D’année en année, le déficit diminue et le chiffre d’affaires augmente (5)… Enfin, en 2020, pour la première fois, le résultat est positif. Scop-Ti produit environ 10 % de ce que produisait Unilever, ce qui fait que de nombreuses machines sont sous-employées. Vingt-quatre anciennes machines, qui ne sont plus aux normes françaises, ont même été mises en vente.
Du fait de ces difficultés financières, en 2021, il ne reste que 39 salarié·es. Sept départs à la retraite n’ont pas été remplacés jusqu’au 1er juin 2020 où, pour la première fois, une personne a été embauchée, la première à n’avoir pas participé à l’occupation de l’usine. Cette embauche symbolique marque la pérennisation de l’entreprise autogérée.
Michel Bernard
Scop Ti, ZA de la Plaine de Jouques, 500, avenue du Pic-de-Bretagne, 13420 Gémenos, tél. : 04 42 32 53 00, contact@scop-ti.com
(1) En avril 1973, quand la fabrique de montres Lip, à Besançon, dépose le bilan, 480 emplois sont menacés. L’usine est occupée, un stock de 25 000 montres est caché à l’extérieur. Les ouvrièr·es continuent de fabriquer des montres qui sont vendues par le biais de réseaux militants. D’août 1973 à février 1974, les gardes mobiles occupent l’usine. Des grèves de soutien ont lieu dans les usines voisines et, le 29 septembre 1973, une marche réunit environ 100 000 personnes à Besançon. Le 11 mars 1974, après des négociations gérées par le Premier ministre, l’usine recommence à fonctionner sous une forme autogestionnaire. Mais l’expérience s’arrêtera trois ans plus tard, faute de pouvoir rembourser le passif initial. Différentes tentatives de reprise de la marque auront lieu, jusqu’à un dernier dépôt de bilan en 1990.

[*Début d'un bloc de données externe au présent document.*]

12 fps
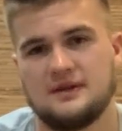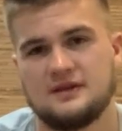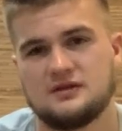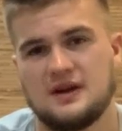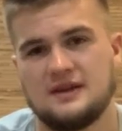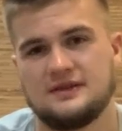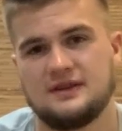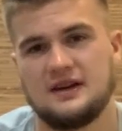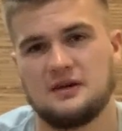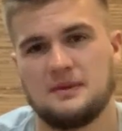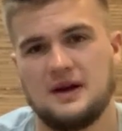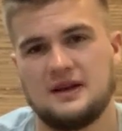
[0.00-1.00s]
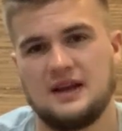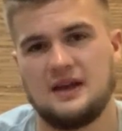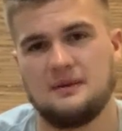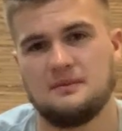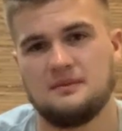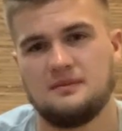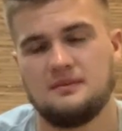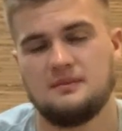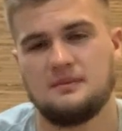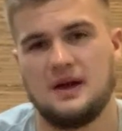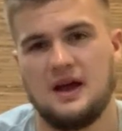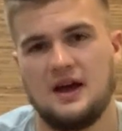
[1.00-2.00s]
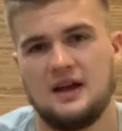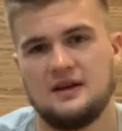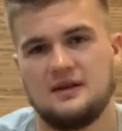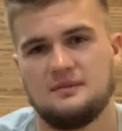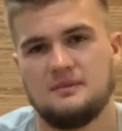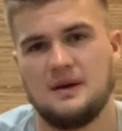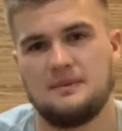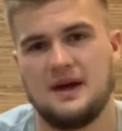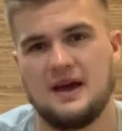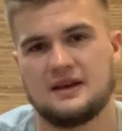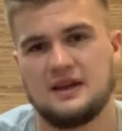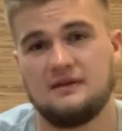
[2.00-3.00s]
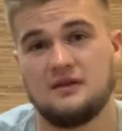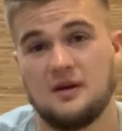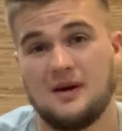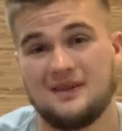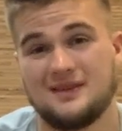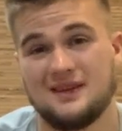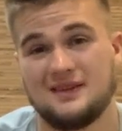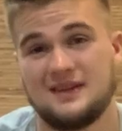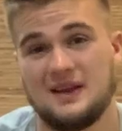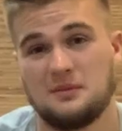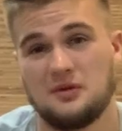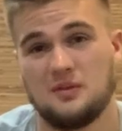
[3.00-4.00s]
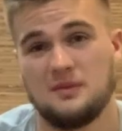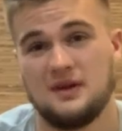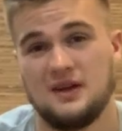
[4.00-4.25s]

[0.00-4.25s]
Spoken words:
trying to slander my name behind my back, even though I was in the same room.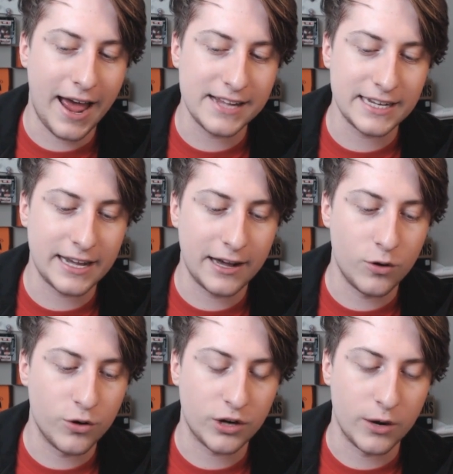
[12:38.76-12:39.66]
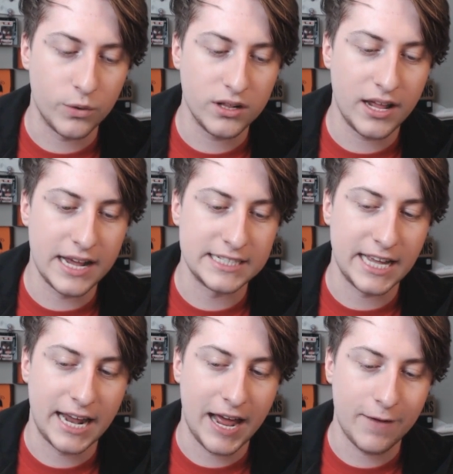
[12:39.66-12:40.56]
as I got older, I
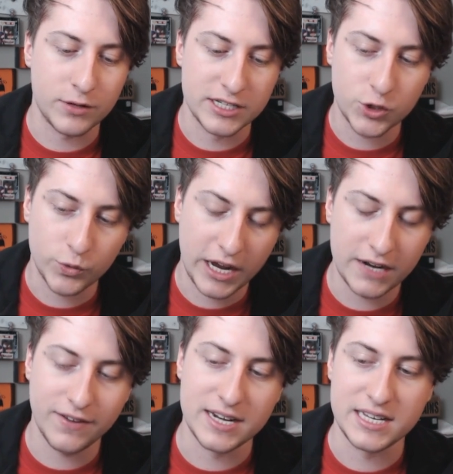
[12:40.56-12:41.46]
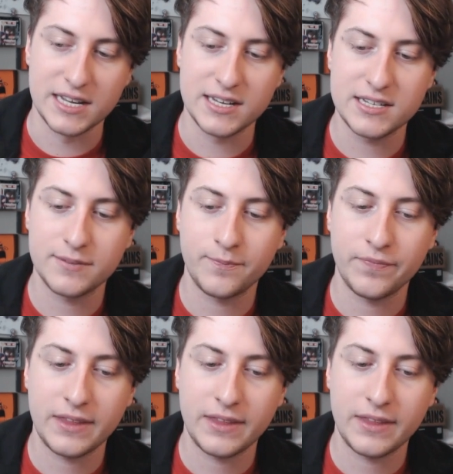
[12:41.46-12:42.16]
realized that I have these creative ideas,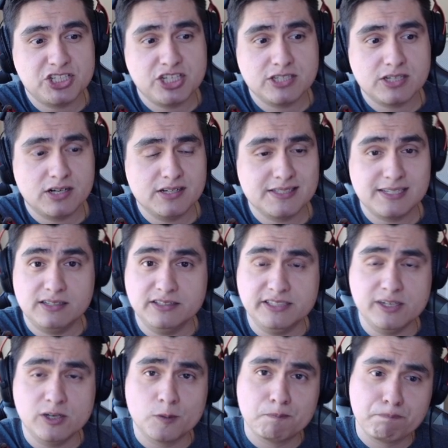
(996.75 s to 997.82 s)
chase Arden's
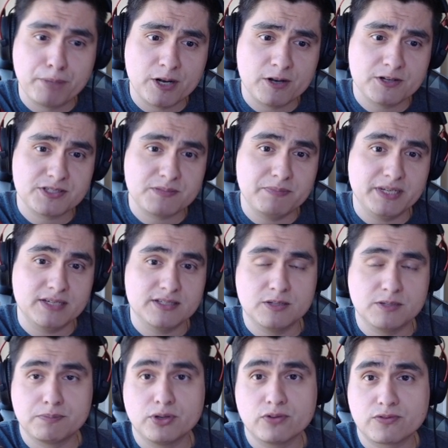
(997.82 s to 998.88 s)
LD or Burst because you're
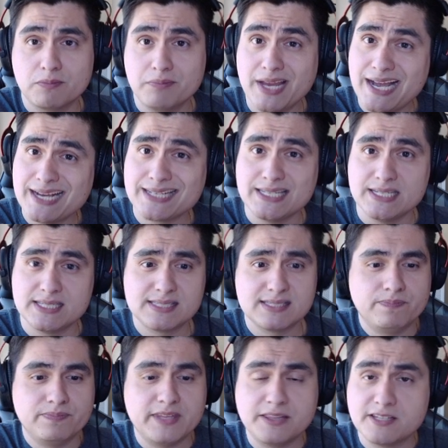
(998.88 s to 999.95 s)
broke from Noctis, then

(2) En particulier chez Ceralep, à Saint-Vallier (Drôme) où une coopérative a repris la production de céramiques industrielles après un dépôt de bilan en 2004.
(3) Herbier du Diois, 26410 Châtillon-en-Diois, tél. : 04 75 21 25 77, https://www.herbier-du-diois.com/ et Elixens, SICA Bio-Plantes, Pôle Bio, 150, avenue de Judée, 26400 Eurre, tél. : 04 75 46 44 68.
(4) https://fraliberthe.fr/
(5) Chiffre d’affaires 2015 : 0, 65 M d’euros 2016 : 1, 3 M d’euros ; 2017 : 3 M d’euros 2018 : 3, 8 M d’euros 2019 : 4 M d’euros 2020 : 4, 2 M d’euros.